University of Kansas officials are considering working with a data-mining company to pinpoint strategies to keep students enrolled after a recent report showed that 28.7 percent of freshmen from the fall 2007 semester have left the campus.
Five months after University Chancellor Bernadette Gray-Little formed a task force that would examine ways to increase student retention and graduation rates, task force members say they might enlist the help of Virginia-based data mining company Starfish Retention Solutions, which works with 14 four-year colleges, seven two-year campuses, and two K-12 school systems.
Starfish’s retention program helps campus decision makers weed out data that identify at-risk students with consistently low grades and spotty attendance records who are not engaged in campus activities.
The system connects to a campus’s course management system—Blackboard, for instance—and raises real-time online flags for students who fall below a certain grade or involvement “threshold” designated by the university, according to the Starfish web site. Faculty members can review these alerts through the school’s Starfish education technology portal.
Christopher Haufler, a University of Kansas professor who chaired the student retention task force, said the 20-person group examined several ways the school could bolster retention rates: incorporating more critical thinking and research into undergraduate courses, changing advising techniques, and intervening when students show telltale signs of academic slippage.
Haufler stressed that the university was not interested in tracking undergraduates’ every move on campus, but task force members saw data mining as a way to help students who fall behind on class assignments and drop out within a semester or two.
“We’re not going to become Big Brother and look at every move by the undergraduates,” Haufler said, adding that the task force report hasn’t been made public yet. “That, to me, is beyond where we ought to be. … But at the same time, we have a chance to monitor the progress of our students, and if a student hasn’t been going to class, then somebody should do something about it. Our [current] response time is slow, so we lose students before we ever get a chance to help them out.”
Kansas’s 28.7 percent dropout rate among fall 2007 freshmen was significantly higher than peer institutions, Haufler said. The university’s average retention rate after one year is 80 percent, he said, compared with 85 to 90 percent at peer schools.
The Starfish data-mining system caters to campus counselors as well as professors. The solution gives advisers and counselors contact information and student pictures, along with prior and upcoming advising appointments. Users also can see any of the student’s recent flags. The University of Kansas, Haufler said, has not committed to using the Starfish program, and it would use only certain features of the data-mining system if officials chose the system.
The task force examined other ways to improve retention rates, including the creation of smaller discussion groups in classes with hundreds of students. While expansive lecture halls are a central part of a large four-year university like Kansas, Haufler said professors should focus on forming smaller groups that encourage student questions and discussion.

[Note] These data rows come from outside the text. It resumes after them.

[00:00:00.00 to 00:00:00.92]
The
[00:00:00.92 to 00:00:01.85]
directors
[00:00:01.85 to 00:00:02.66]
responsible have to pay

“They’re coming right out of high school, so it’s a completely different environment for them,” Haufler said. “We must have large lecture sections, but that doesn’t mean they can’t be broken down into smaller sections. … That hybrid model is something that we may be able to achieve.”
Kansas isn’t alone in considering data mining to improve retention rates. The University of Kentucky in January announced it would work with Hobsons Student Retention Solution to identify struggling students before they dropped out of school.

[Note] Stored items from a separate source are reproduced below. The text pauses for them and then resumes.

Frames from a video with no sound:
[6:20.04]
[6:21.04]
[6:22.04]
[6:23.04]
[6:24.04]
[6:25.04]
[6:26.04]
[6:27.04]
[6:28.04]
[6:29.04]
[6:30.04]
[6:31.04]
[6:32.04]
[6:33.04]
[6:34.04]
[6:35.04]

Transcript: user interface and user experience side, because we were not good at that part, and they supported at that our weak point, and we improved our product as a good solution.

Plummeting student retention rates have affected community colleges even as two-year schools see unprecedented enrollment during the country’s economic downturn.
Seventy-two percent of two-year career college students return after their first year, according to research released by the nonprofit Imagine America Foundation in January. Fifty-seven percent of public community college students return after one year, and 68 percent return after a year at a private institution, according to the research.